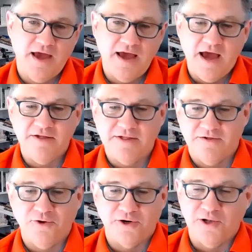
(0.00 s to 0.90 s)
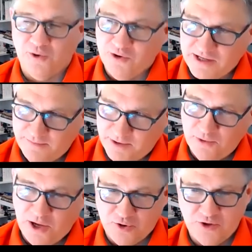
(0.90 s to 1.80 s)
as I started learning
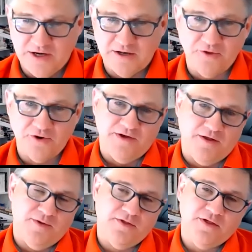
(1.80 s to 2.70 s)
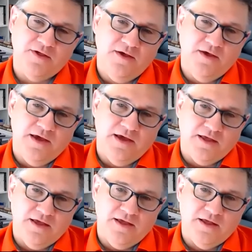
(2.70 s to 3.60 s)
about blockchain and other developments,
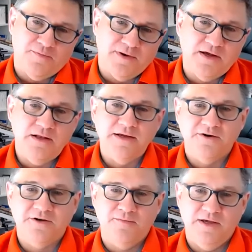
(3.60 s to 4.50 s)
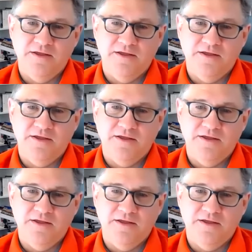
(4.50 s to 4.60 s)
it's been clear to me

Task brief —
For this exercise, restate the material exactly and skip every picture.

Written answer —
(0.00 s to 0.90 s)
(0.90 s to 1.80 s)
as I started learning
(1.80 s to 2.70 s)
(2.70 s to 3.60 s)
about blockchain and other developments,
(3.60 s to 4.50 s)
(4.50 s to 4.60 s)
it's been clear to me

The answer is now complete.